In July 2020, ASIC commenced civil penalty proceedings against Forex CT and the director in the Federal Court, alleging contraventions of the Corporations Act and Australian Securities and Investments Commission Act 2001.

The Federal Court found Forex CT had (among other things) engaged in unconscionable conduct, including by having implemented a remuneration structure that was likely to incentivise employees in a way that was not necessarily in the best interests of clients, establishing Key Performance Indicators that resulted in a conflict of interest between clients and employees, implementing a trading floor culture that did not adequately promote a culture of compliance, providing inadequate or inappropriate training and guidance to employees and failing to ensure compliance with financial services laws.

The director was found (by admission) to have contravened s180(1) of the Corporations Act by having failed to exercise a reasonable degree of care and diligence in the exercise of his powers and discharge of his duties as a director and CEO, in particular by:

  • authorising and implementing the company's remuneration structure, which created a significant risk of non-compliance by the company with its legal obligations,
  • approving and/or authorising inadequate and inappropriate training material for the company's employees, which also created a significant risk of non-compliance, and
  • authorising a compliance monitoring program that was inadequate to ensure the company provided financial services in accordance with its legal obligations,

each of which jeopardised Forex CT's interests by exposing it to the risk of its AFSL being cancelled and a civil penalty proceeding.

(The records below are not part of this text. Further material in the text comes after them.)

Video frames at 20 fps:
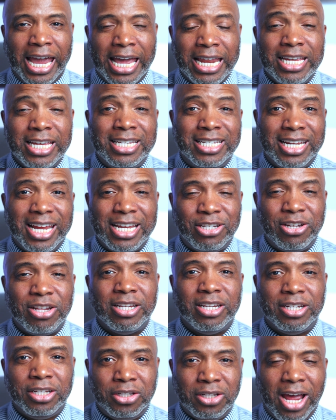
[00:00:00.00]
And he says
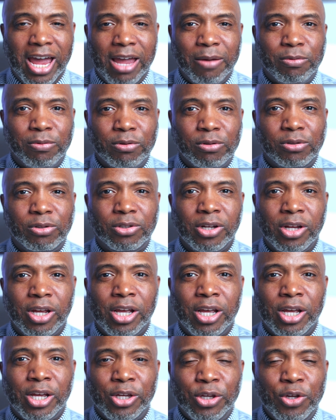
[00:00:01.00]
to the disciples,
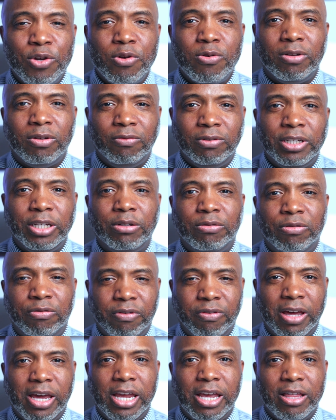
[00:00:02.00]
"You of little
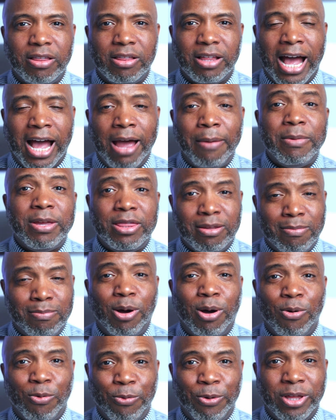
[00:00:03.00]
faith, I'm in the
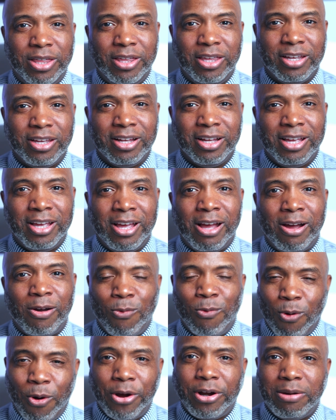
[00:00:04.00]
boat with you.
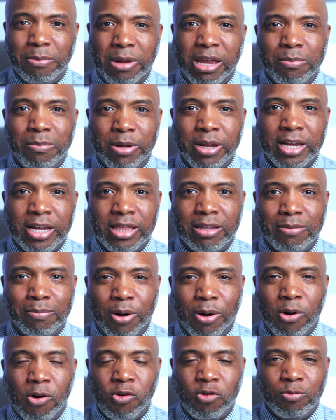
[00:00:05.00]
Water may be in the
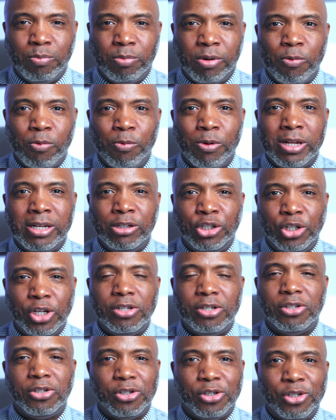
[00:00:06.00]
boat, but when
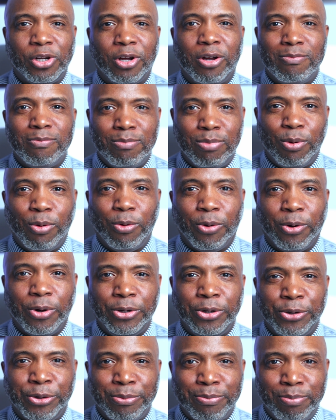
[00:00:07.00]
Jesus is on
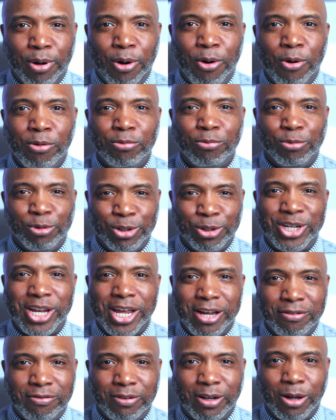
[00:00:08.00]
board, your boat will
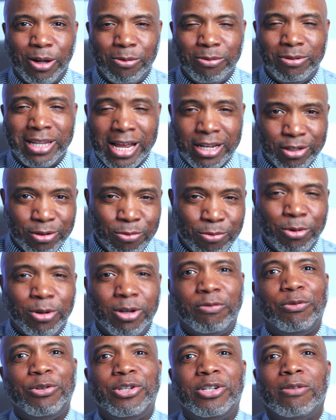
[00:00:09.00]
stay afloat." That's a
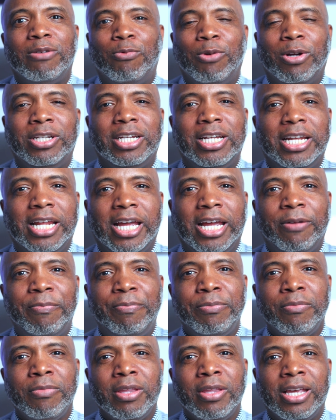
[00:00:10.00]
word for someone today.
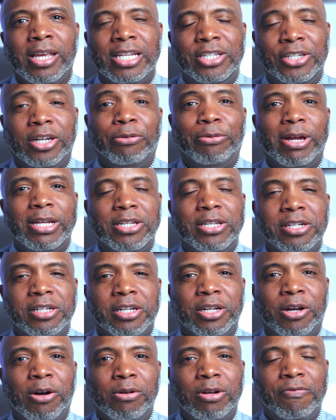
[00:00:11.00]
It's interesting
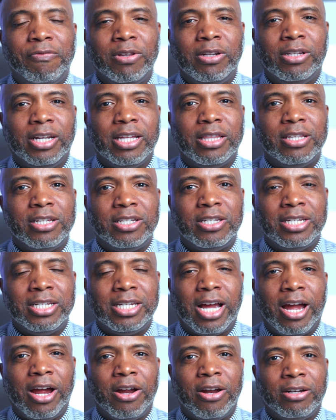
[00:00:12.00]
to note, if you look at this
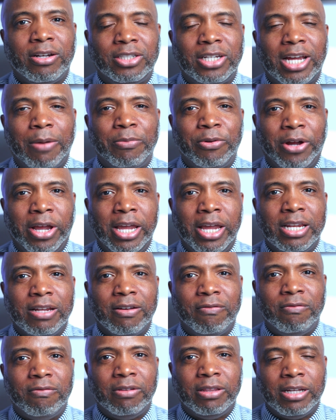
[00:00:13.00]
entire chapter 8
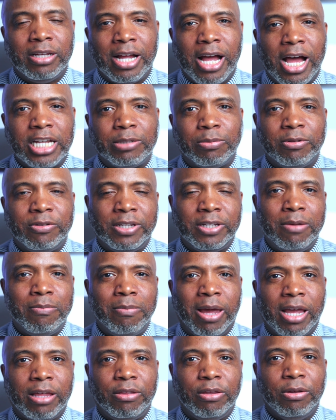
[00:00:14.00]
of the Gospel of
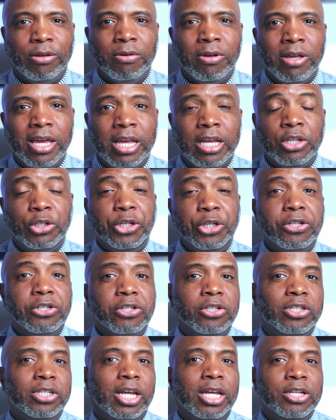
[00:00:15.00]
St. Matthew,
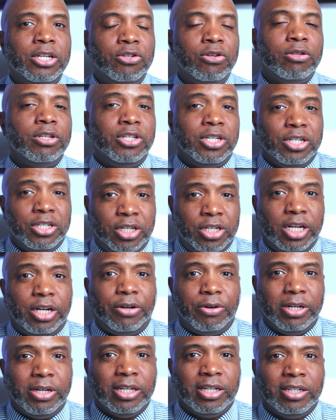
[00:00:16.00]
Jesus says to the
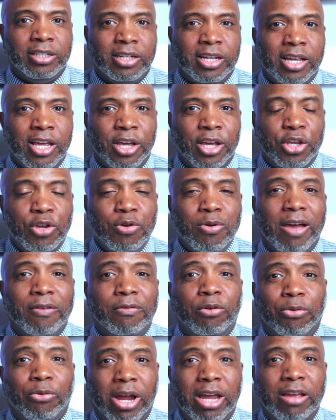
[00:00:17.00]
centurion, "You
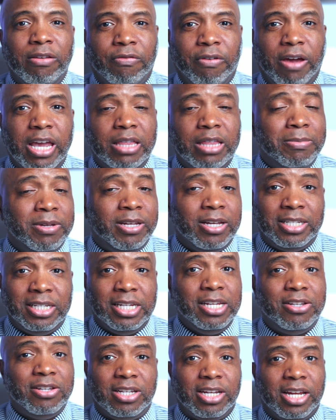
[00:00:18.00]
have great faith,"
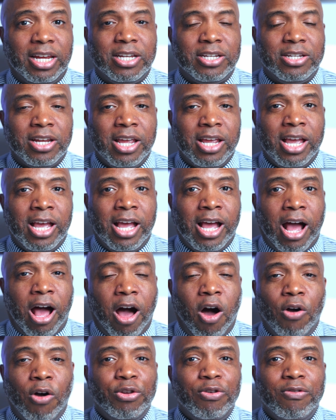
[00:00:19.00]
because he says,
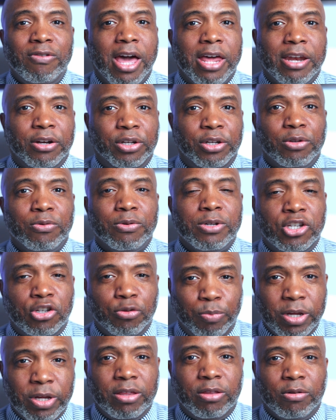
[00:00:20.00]
all you got to do is
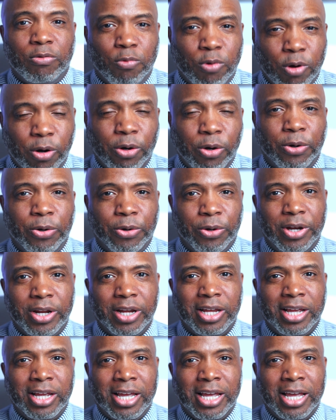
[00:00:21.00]
speak the word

The director was also found to have aided, abetted, counselled or procured Forex CT in engaging in systemic unconscionable conduct.

The Court ordered Forex CT to pay a $20 million penalty. The director was ordered to pay a $400,000 penalty and was disqualified from managing corporations for a period of eight years. In considering the penalty, the Court noted the deliberate nature of the conduct supported the fixing of significant penalties. In disqualifying the director, the Court noted the breaches were serious and described his behaviour as 'incompetent and irresponsible', although not dishonest.

The Federal Court decision followed an earlier decision by ASIC in March 2021 to ban the Forex CT director from providing financial services for 10 years. In banning the director, ASIC noted his lack of understanding or regard for compliance was so serious it justified the making of the banning period for a significant period, particularly as he was someone who oversaw the operations of the company, highlighting (among other things) that former employees had likened the company's trading floor culture to The Wolf of Wall Street.

The director has filed an application for review of ASIC's decision in April 2021, which has not yet been heard.